Bookmark and Share

Notice: On April 23, 2014, Statalist moved from an email list to a forum, based at

[Date Prev][Date Next][Thread Prev][Thread Next][Date Index][Thread Index]

Re: st: Going through each observation of a variable

From   Derya Karaci <>
To   "" <>
Subject   Re: st: Going through each observation of a variable
Date   Sat, 8 Jun 2013 11:52:19 -0700 (PDT)

Hi David, 

Organization of the data is that I simply copy-pasted these prices in the data as additional variables. The variables Price1 and Price2 has 500 observations, each row representing a price vector. os1 and os2 are the expenditure shares for each individual and has 80,000 observations. 

I am computing Y for each individual as the expenditure share of good1 for each individual (os1), multiplied by price of good 1 (P1) plus the same for good 2. If I had only a single price vector, this is straightforward to compute. I could just write 'genY=os1*P1+os2*P2'. But I have 500 different price vectors. I would like to generate Y 500 times, and take the average across the 500.    

The program I posted choose randomly from these price vectors. But I don't want randomness at this stage. I would like to compute Y for each price vector one by one...This is what I meant by replication. 

Here is an example with 3 price vectors and 10 individuals to show what I am trying to do:

Thanks again, greatly appreciated! 


----- Original Message -----
From: David Kantor <>
Sent: Friday, June 7, 2013 11:38 AM
Subject: Re: st: Going through each observation of a variable

Hello Derya

At 12:47 PM 6/7/2013, you wrote:
>David, thanks a lot for your answer. You are right that my question 
>was not clear. The data set has about 80,000 individuals, it is just 
>these particular variables that represent the price scenarios have 
>500 observations. I would like to go through each of the 500 prices 
>one by one, and evaluate the expression for each individual, and 
>create a new variable for each replication (Y_`k' where k=1,..,500). 
>Each Y_`k' will have 80,000 observations. Then I would like to 
>summarize horizontally across replications, not across individuals. 
>At the end, each individual will have the mean and standard 
>deviation of the 500 different price effects. Mean (wmean) and 
>standard deviation (wsd) will also be variables with 80,000 observations.
>The code below tried to follow 
> But 
>actually I don't want to randomly select from 500, I want the 
>program to go through each observation one by one, create a new 
>variable for each replication, and take a horizontal mean and sd 
>across replications.
>I hope this is something feasible to do...

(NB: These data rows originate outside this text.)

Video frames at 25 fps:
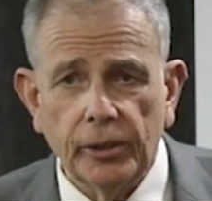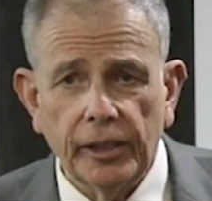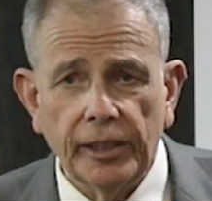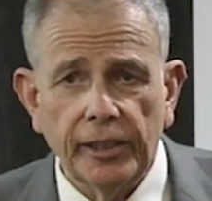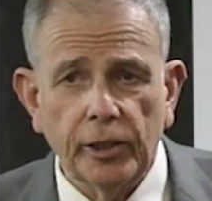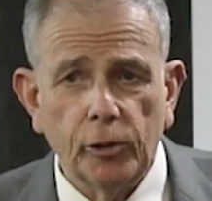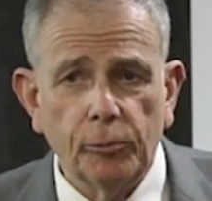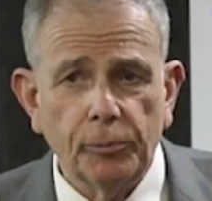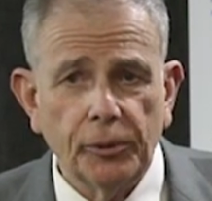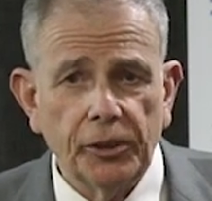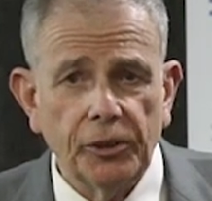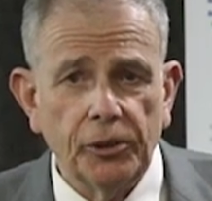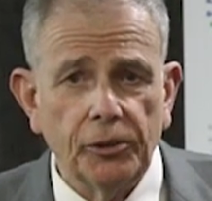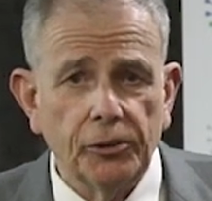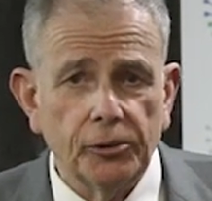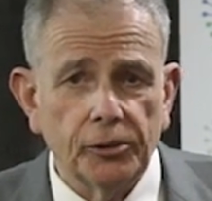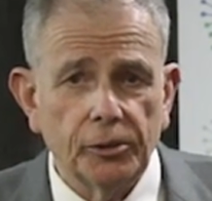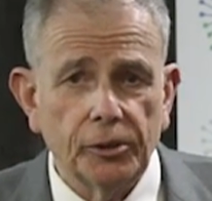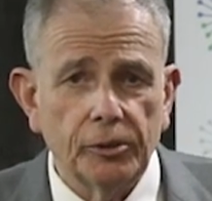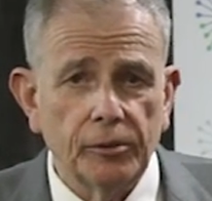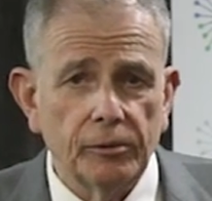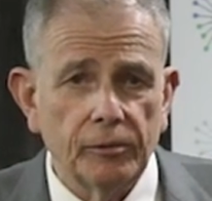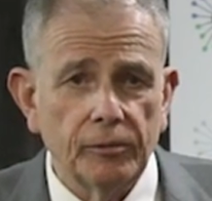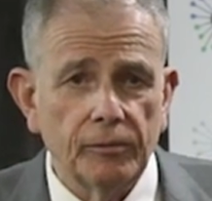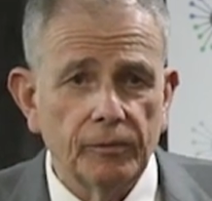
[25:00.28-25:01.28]
are helping you
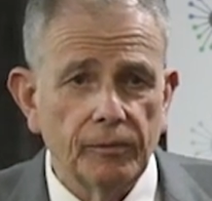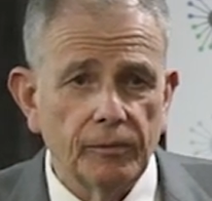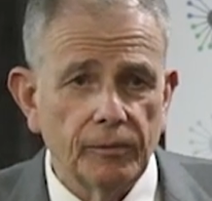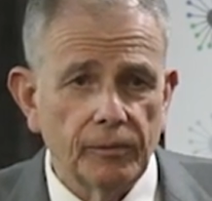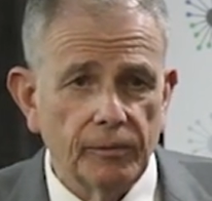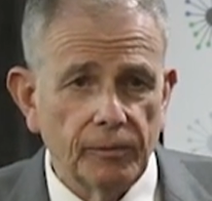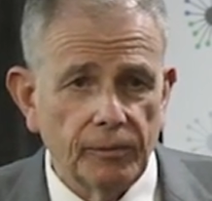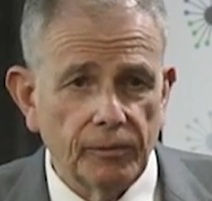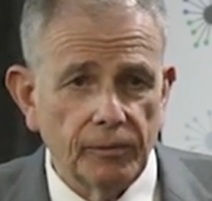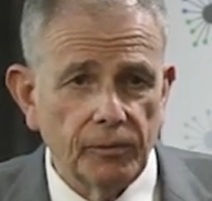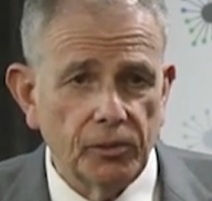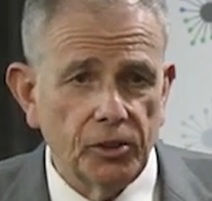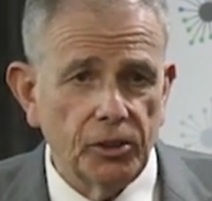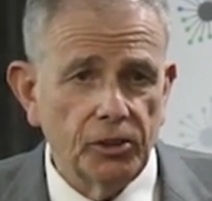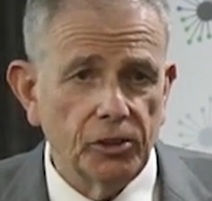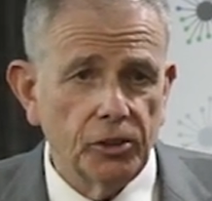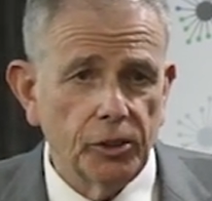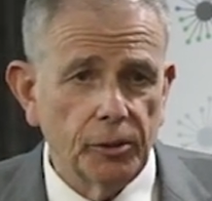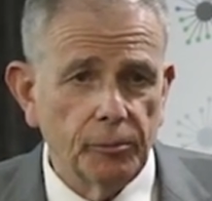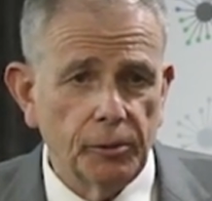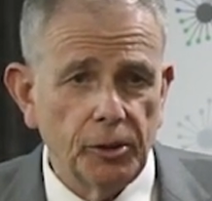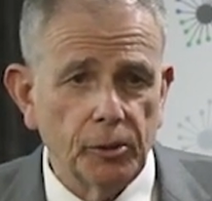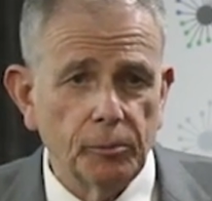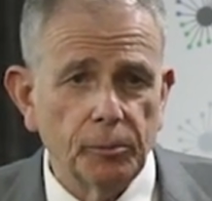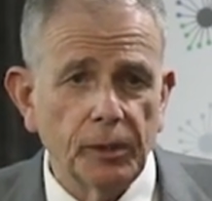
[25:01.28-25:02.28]
to
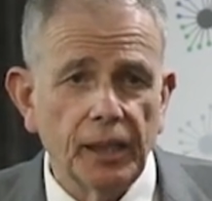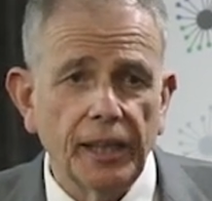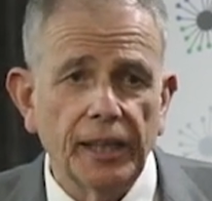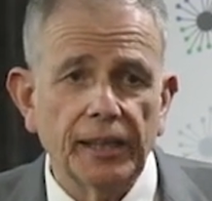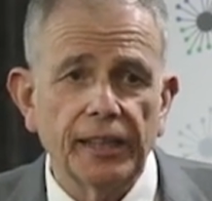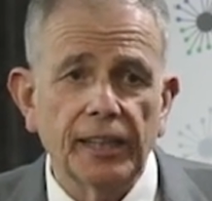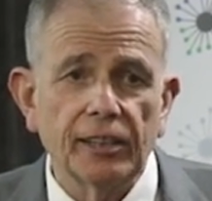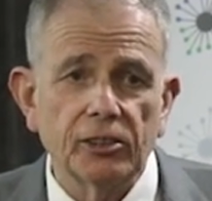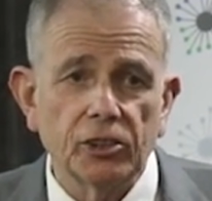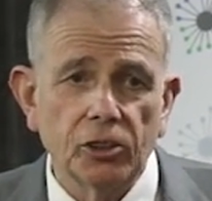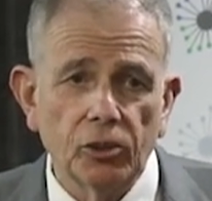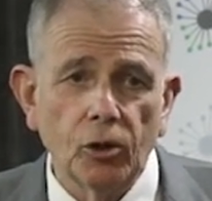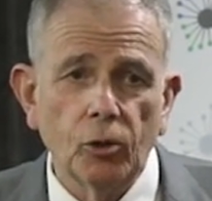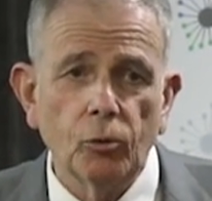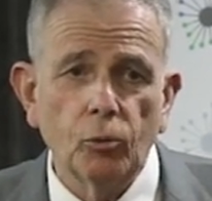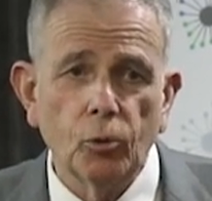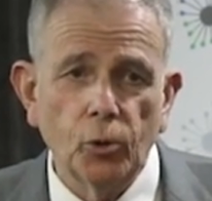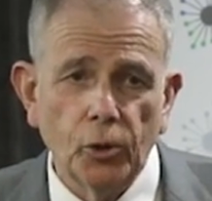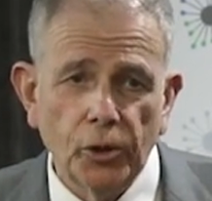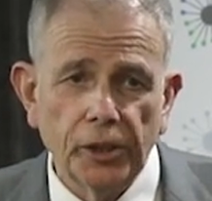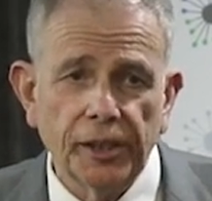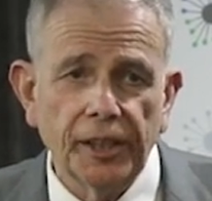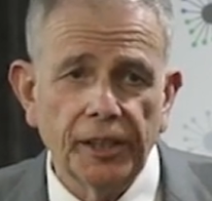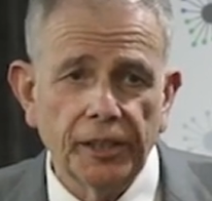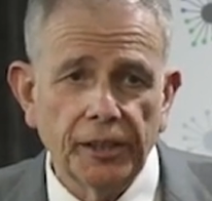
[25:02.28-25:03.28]
determine your plan. Now, it's not
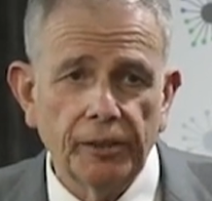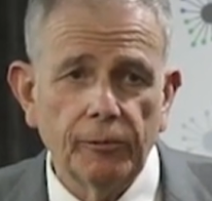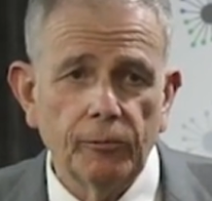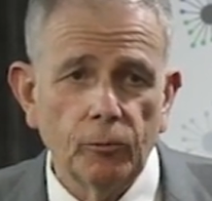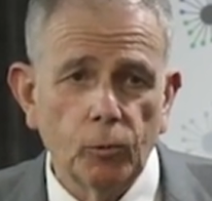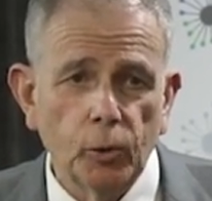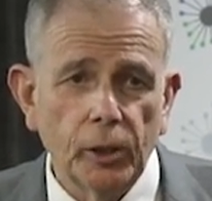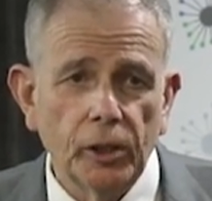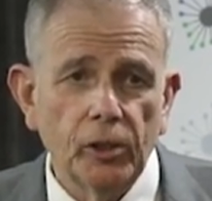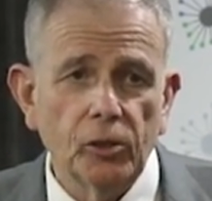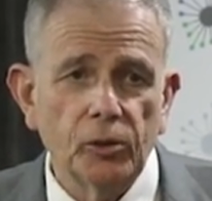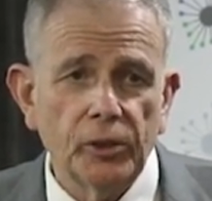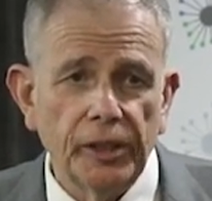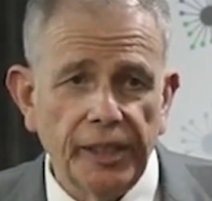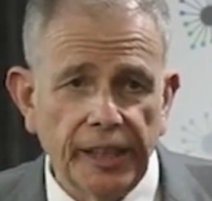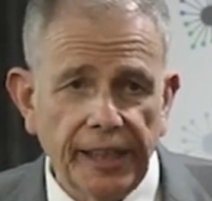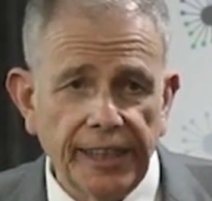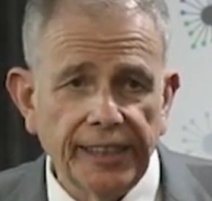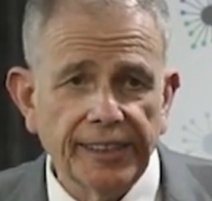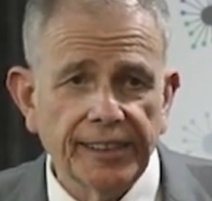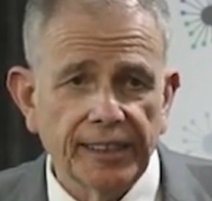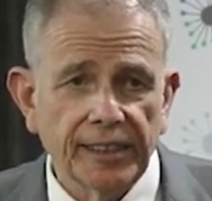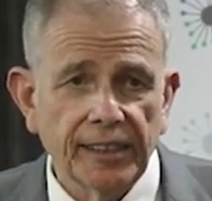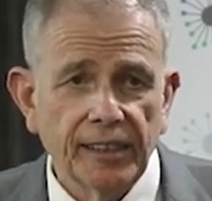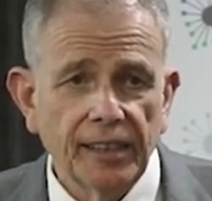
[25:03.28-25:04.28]
working well
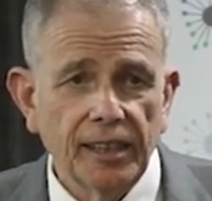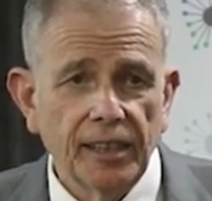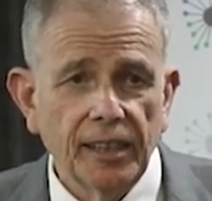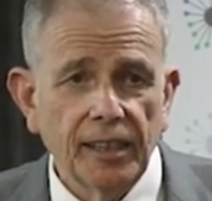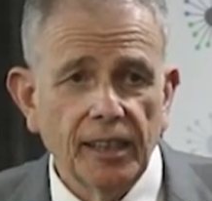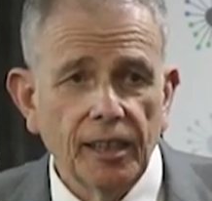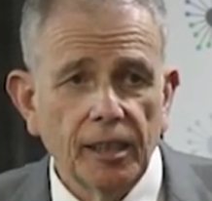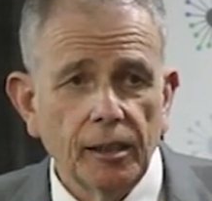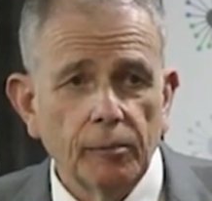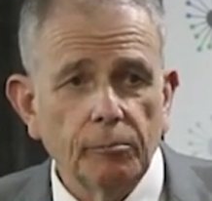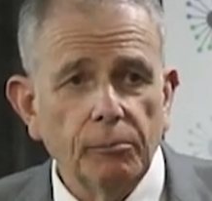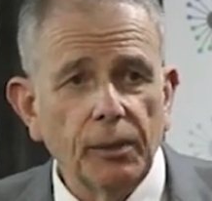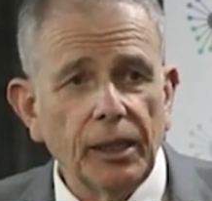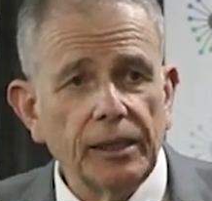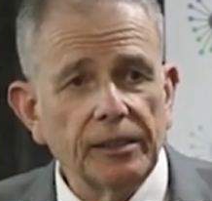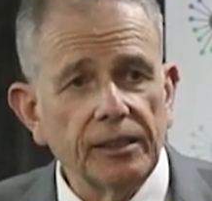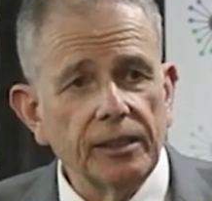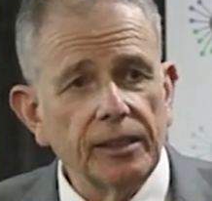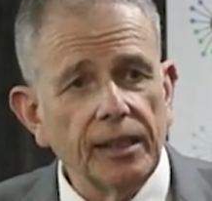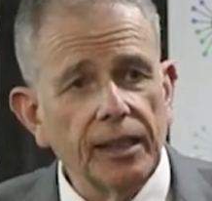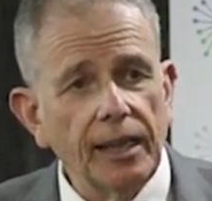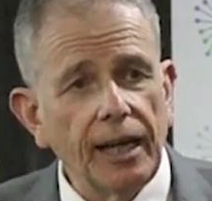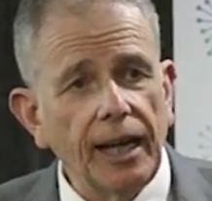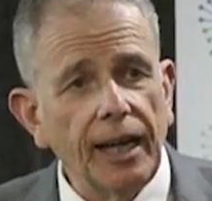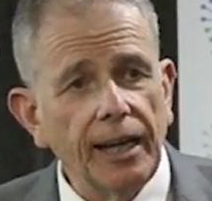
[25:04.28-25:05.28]
yet, but
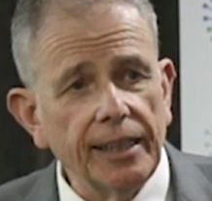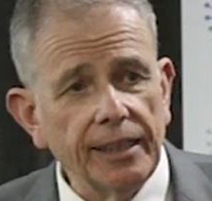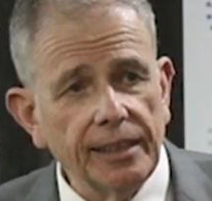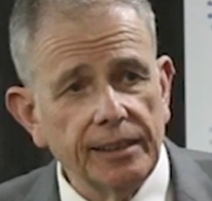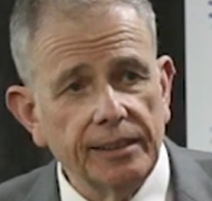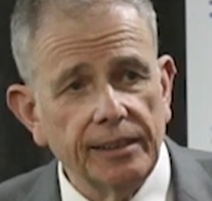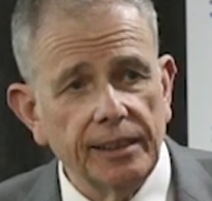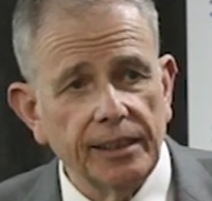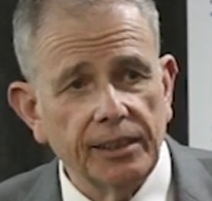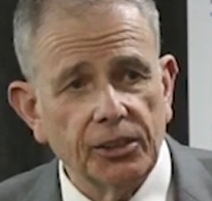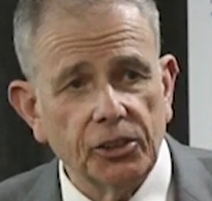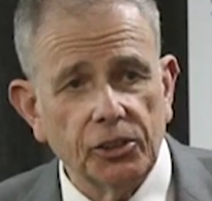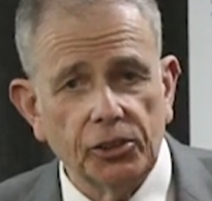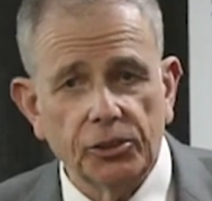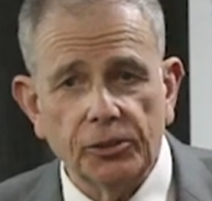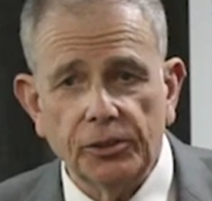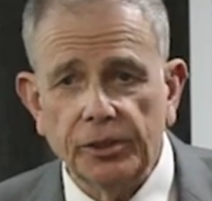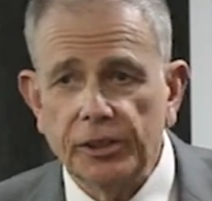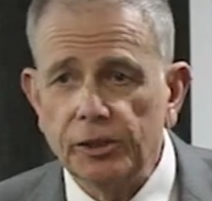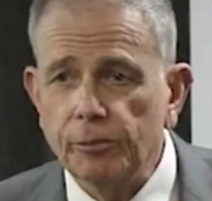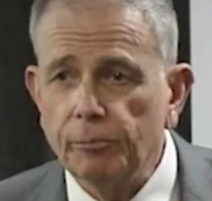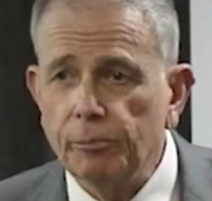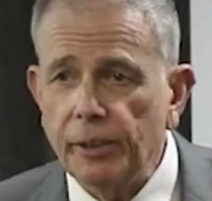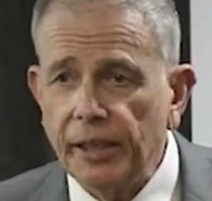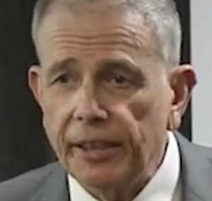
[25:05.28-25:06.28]
the architecture
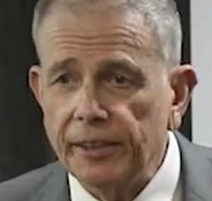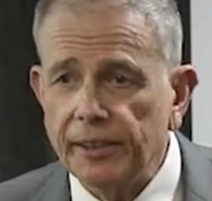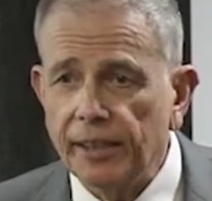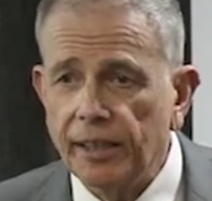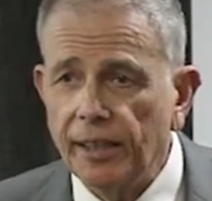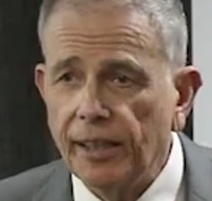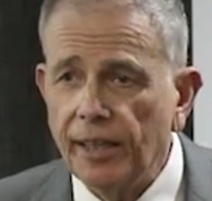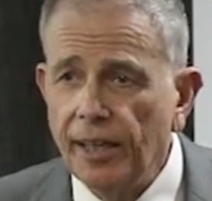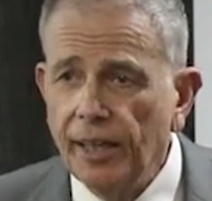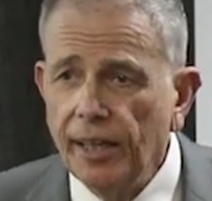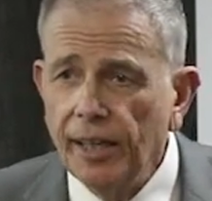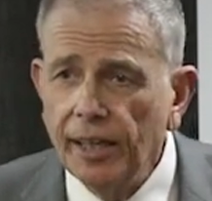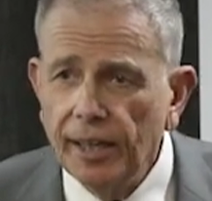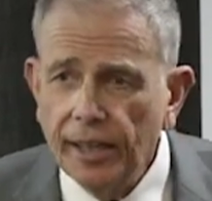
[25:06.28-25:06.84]
is better.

Do you mean that you have 80000 observations -- each of which has 500 
price1 variables and 500 price2 variables (and similarly for os1 and os2 )?
If so, how are they named?
Or are they in long shape?
In any case, a long-shaped data structure is usually easier to work 
with. (That would be 40000000 observations. A lot of data either way!)
Show us the data structure: what are the variables? How many 
observations? What is a "replication"? Are they sets of variables 
(wide) or observations (long)?
Let us know, and then we will have more to work with to help you.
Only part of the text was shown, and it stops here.